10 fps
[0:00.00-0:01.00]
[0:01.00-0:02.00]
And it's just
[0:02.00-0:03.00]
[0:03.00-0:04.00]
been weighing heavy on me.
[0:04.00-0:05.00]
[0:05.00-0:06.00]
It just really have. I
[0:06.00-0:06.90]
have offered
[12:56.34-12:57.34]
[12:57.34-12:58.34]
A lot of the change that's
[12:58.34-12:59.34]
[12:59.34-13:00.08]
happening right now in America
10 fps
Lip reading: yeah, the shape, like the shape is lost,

...

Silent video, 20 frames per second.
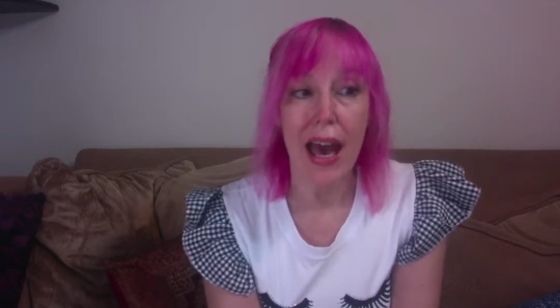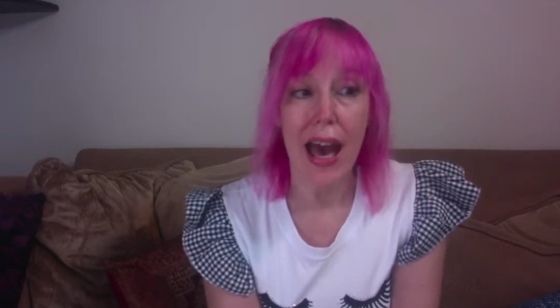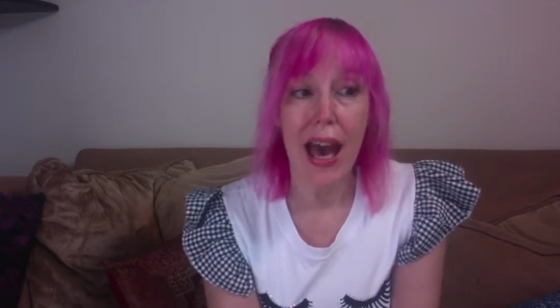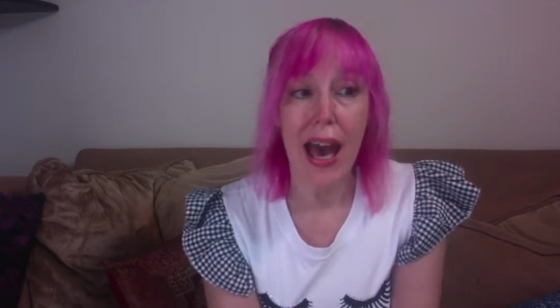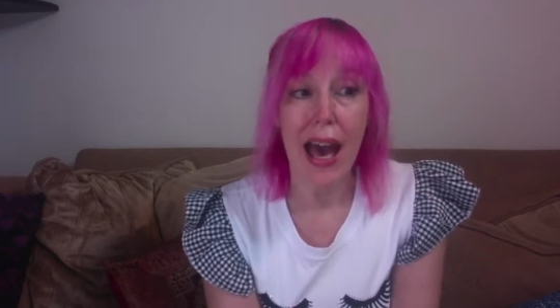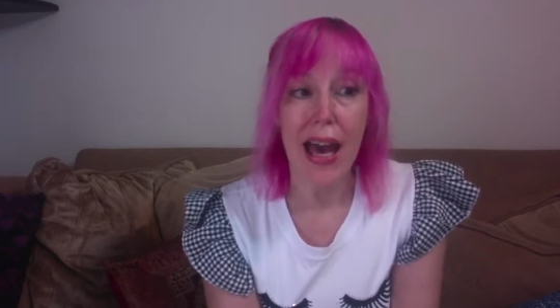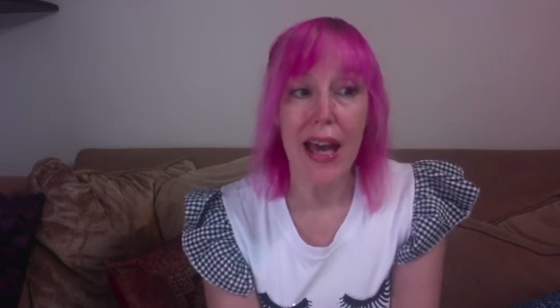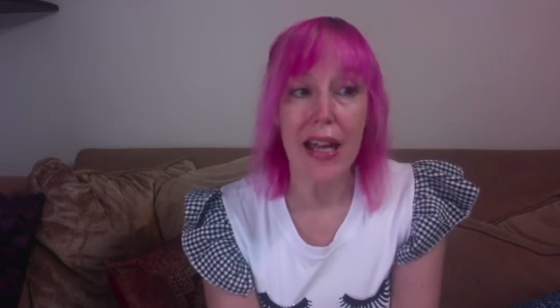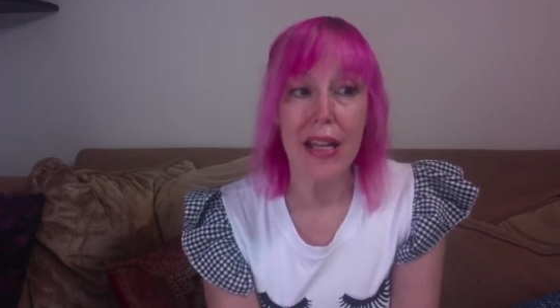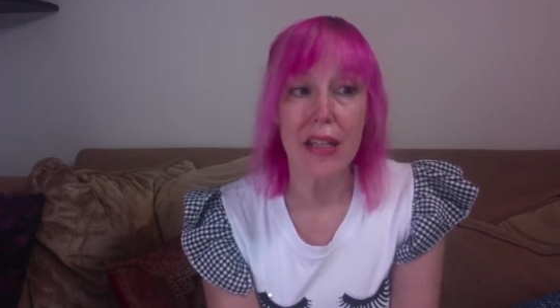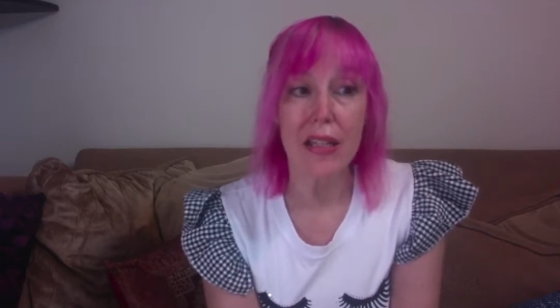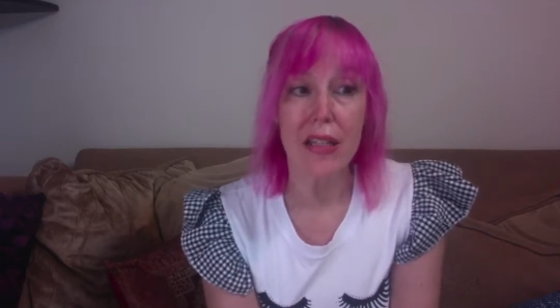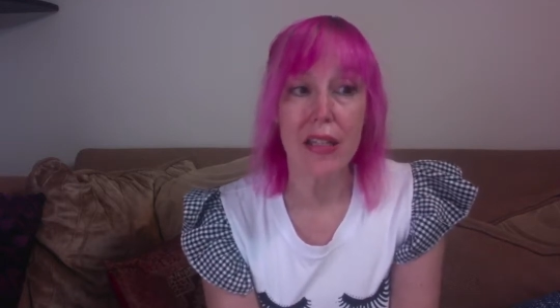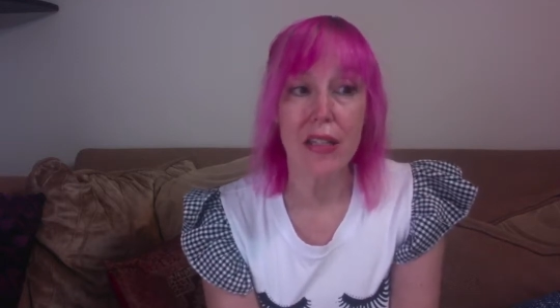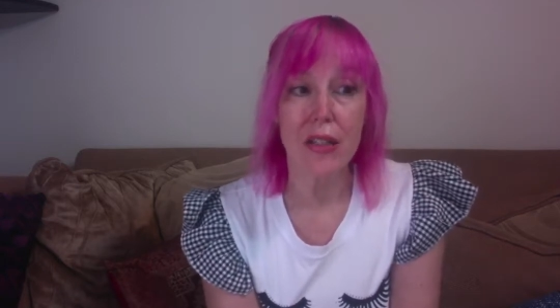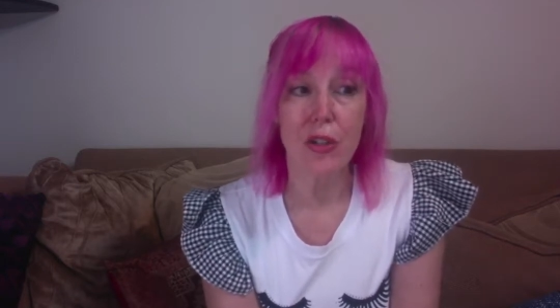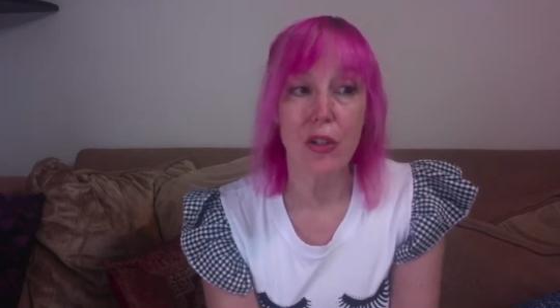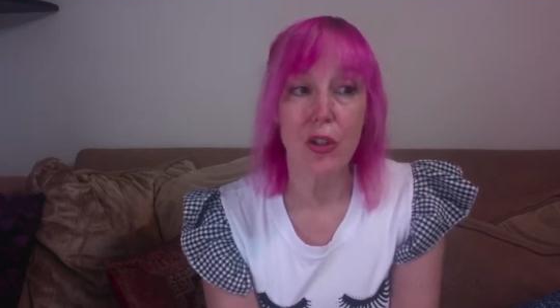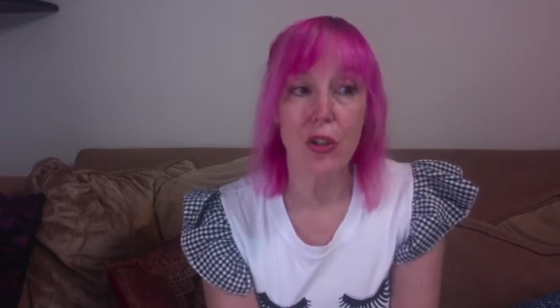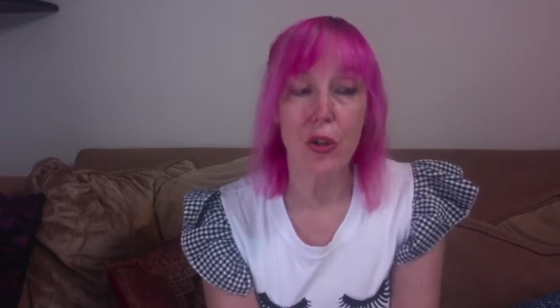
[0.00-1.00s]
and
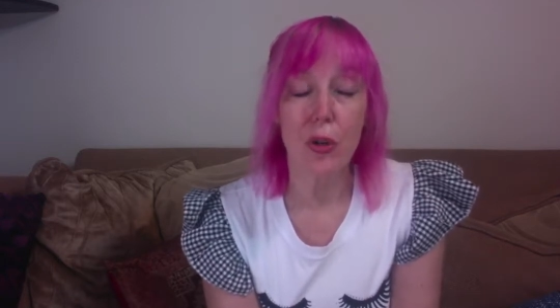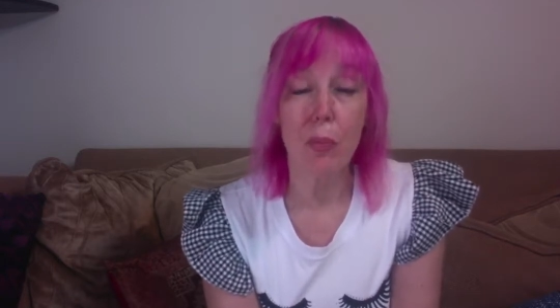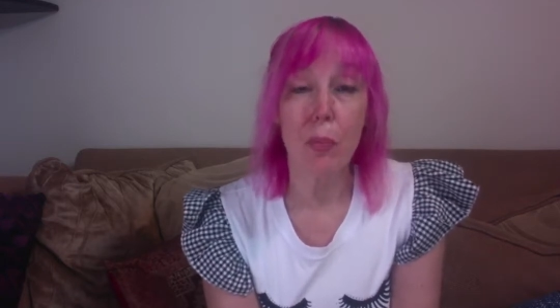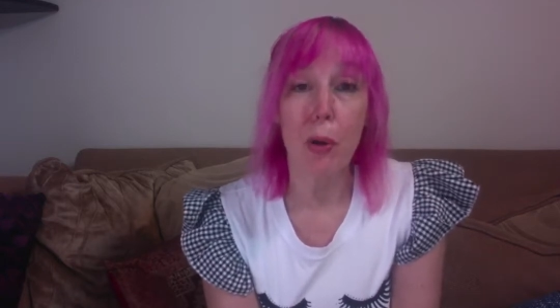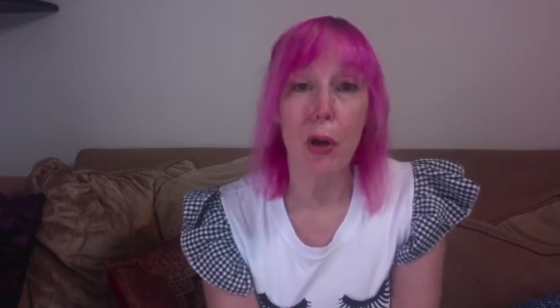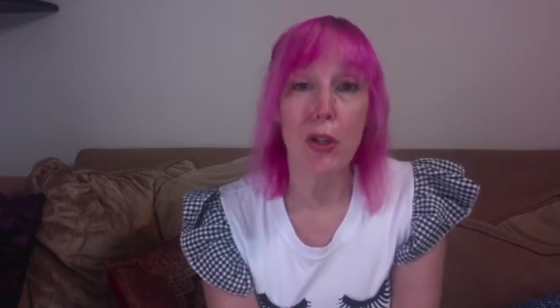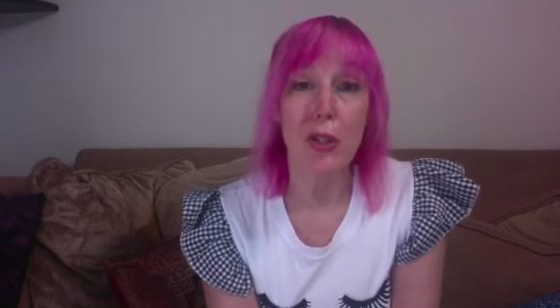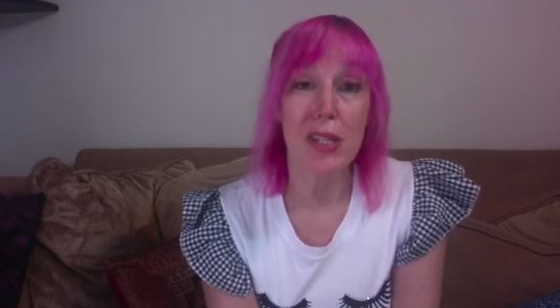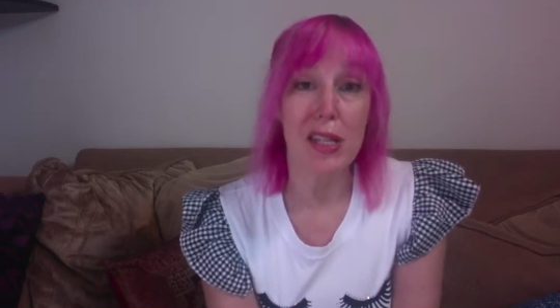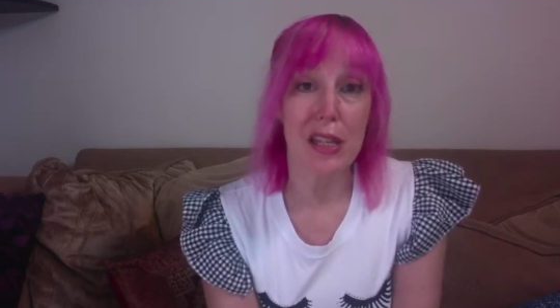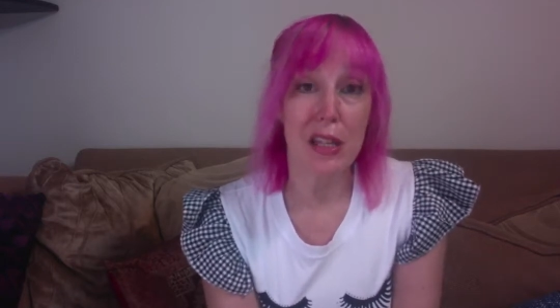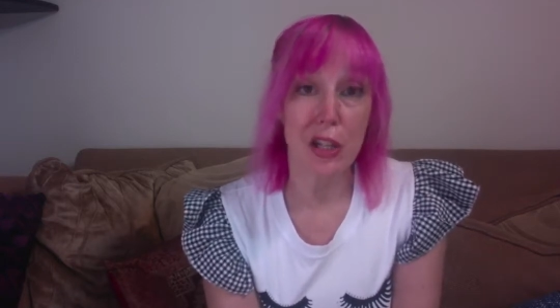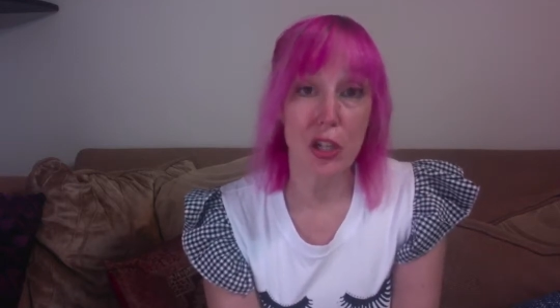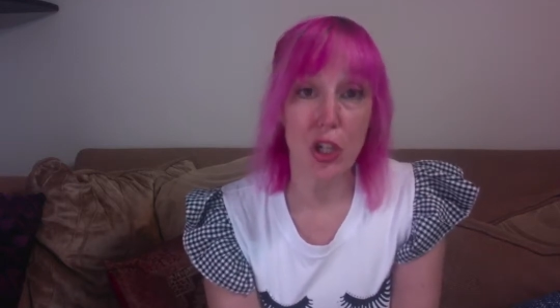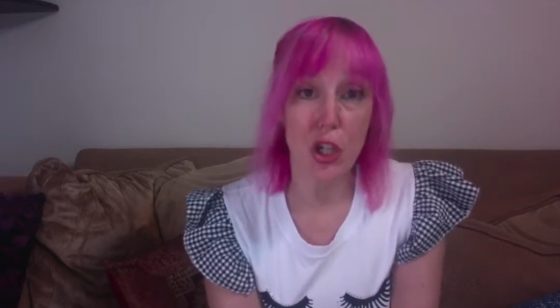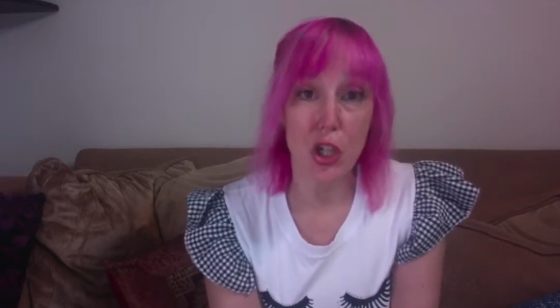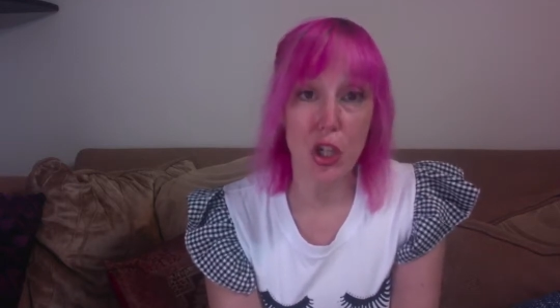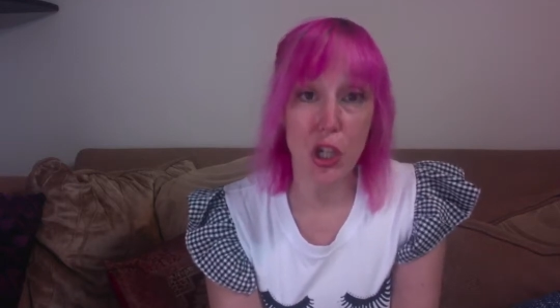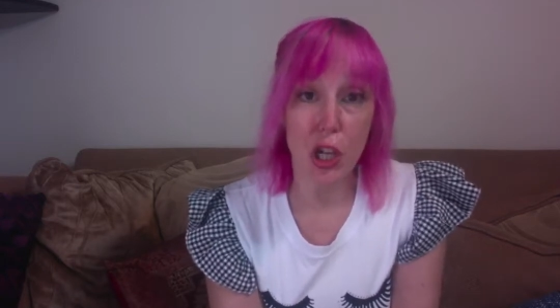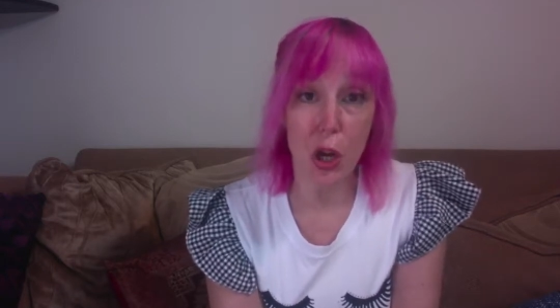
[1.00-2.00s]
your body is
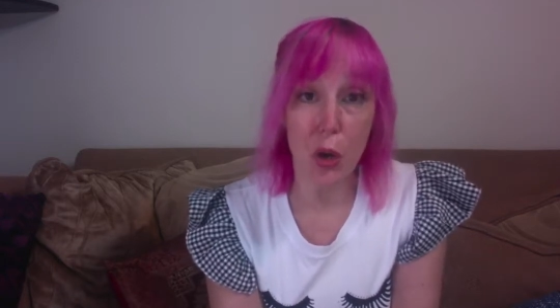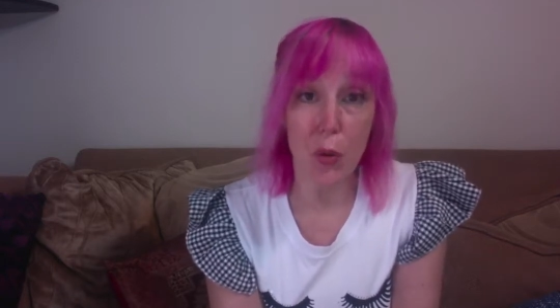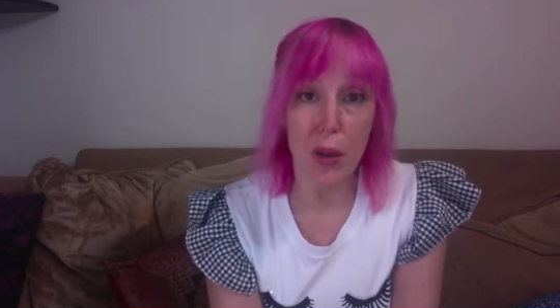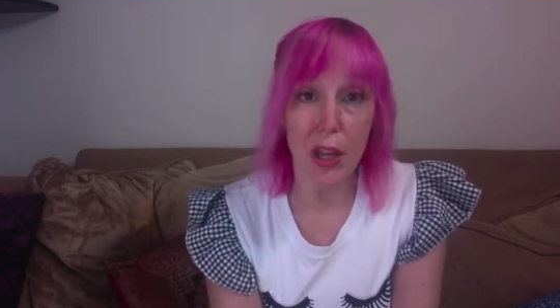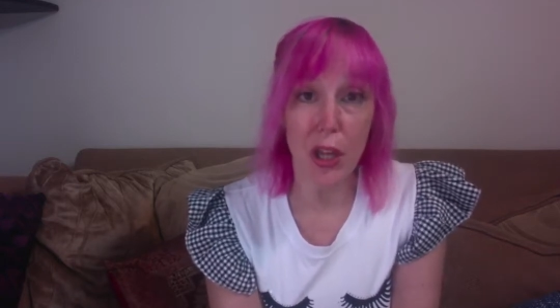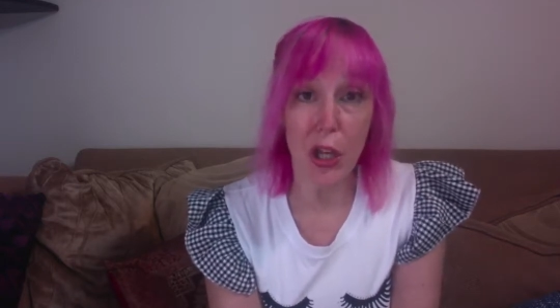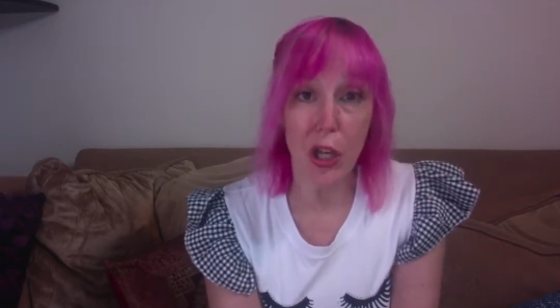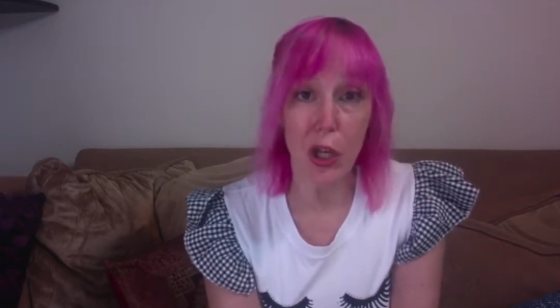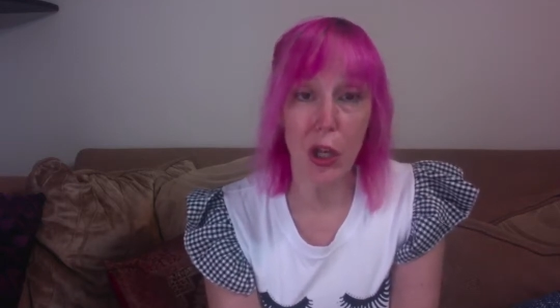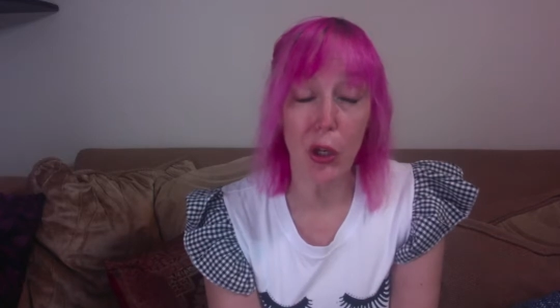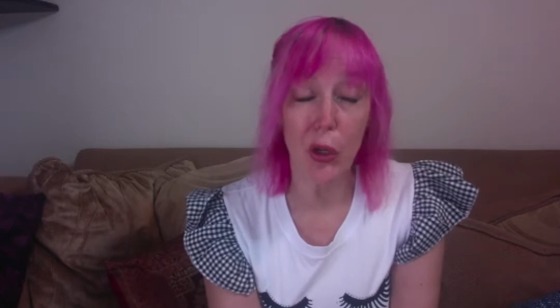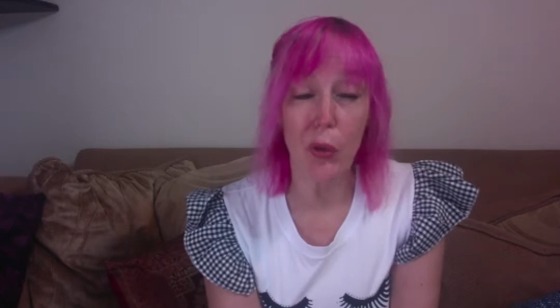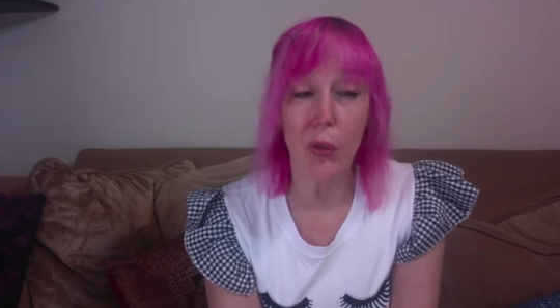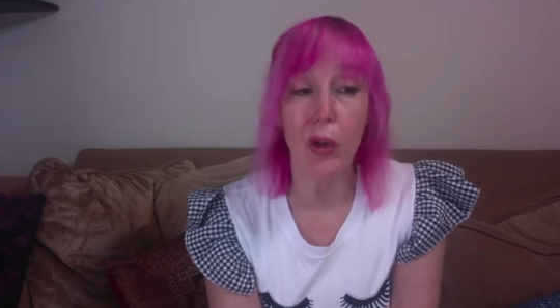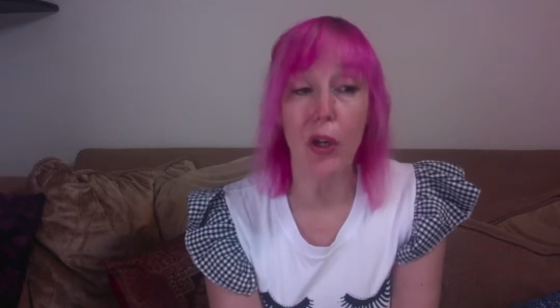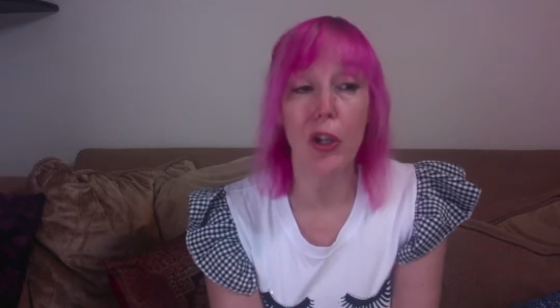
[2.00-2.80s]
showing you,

- _THE TASK_
From the records above, transcribe without alteration every line from the one with "[0:00.00-0:01.00]" to the one with "[12:58.34-12:59.34]", inclusive.

- _EXERCISE SOLUTION_
[0:00.00-0:01.00]
[0:01.00-0:02.00]
And it's just
[0:02.00-0:03.00]
[0:03.00-0:04.00]
been weighing heavy on me.
[0:04.00-0:05.00]
[0:05.00-0:06.00]
It just really have. I
[0:06.00-0:06.90]
have offered
[12:56.34-12:57.34]
[12:57.34-12:58.34]
A lot of the change that's
[12:58.34-12:59.34]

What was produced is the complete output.